BRIEF:
Please retype the listing below exactly as it stands, skipping any pictures.
──────────
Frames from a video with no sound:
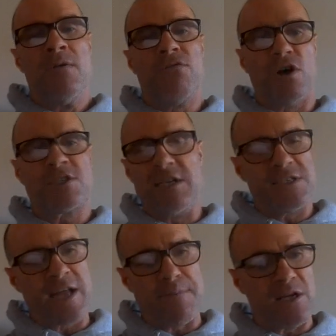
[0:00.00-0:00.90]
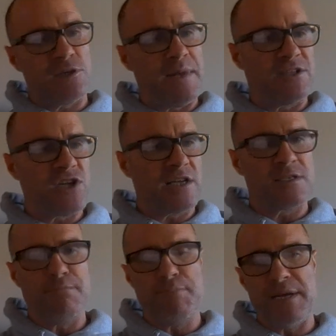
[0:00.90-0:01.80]
Voss didn't say much about
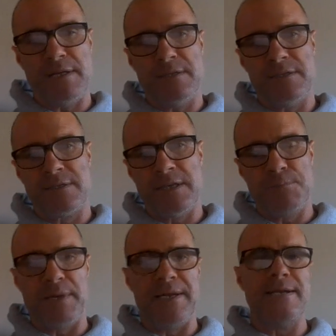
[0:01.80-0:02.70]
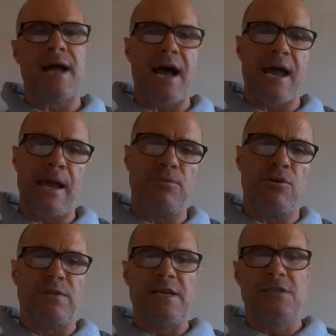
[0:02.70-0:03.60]
Jackson Binns. He's been named
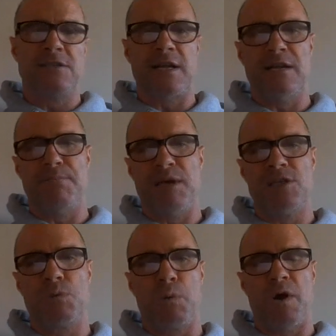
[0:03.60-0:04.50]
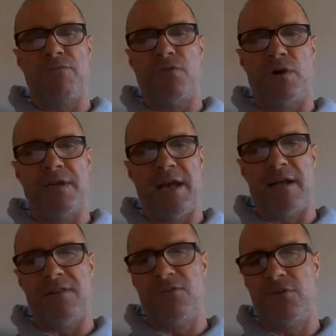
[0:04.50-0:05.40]
on the extended bench. We won't find
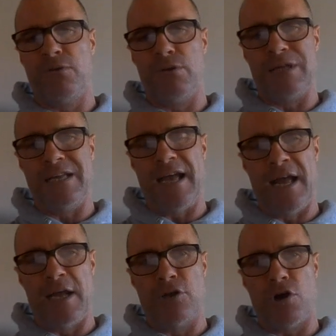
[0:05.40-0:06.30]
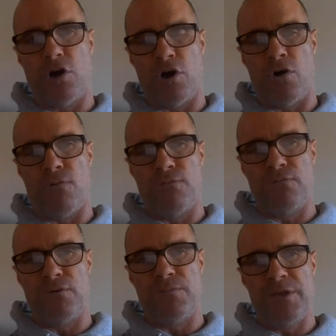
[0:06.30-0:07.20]
out until the end
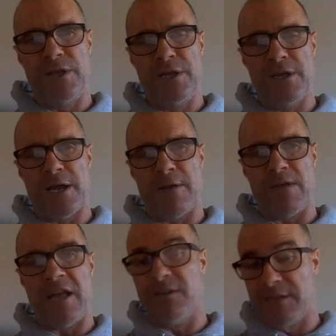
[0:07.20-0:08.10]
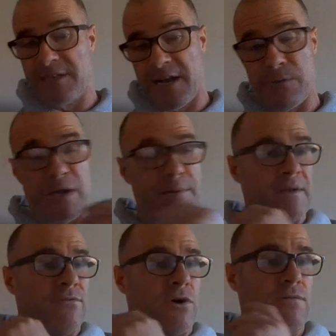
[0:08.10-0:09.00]
of the day, around
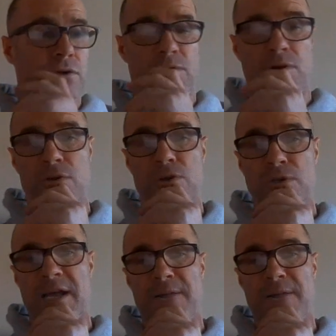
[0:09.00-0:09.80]
about 5 o'clock, who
──────────
WRITTEN ANSWER:
Frames from a video with no sound:
[0:00.00-0:00.90]
[0:00.90-0:01.80]
Voss didn't say much about
[0:01.80-0:02.70]
[0:02.70-0:03.60]
Jackson Binns. He's been named
[0:03.60-0:04.50]
[0:04.50-0:05.40]
on the extended bench. We won't find
[0:05.40-0:06.30]
[0:06.30-0:07.20]
out until the end
[0:07.20-0:08.10]
[0:08.10-0:09.00]
of the day, around
[0:09.00-0:09.80]
about 5 o'clock, who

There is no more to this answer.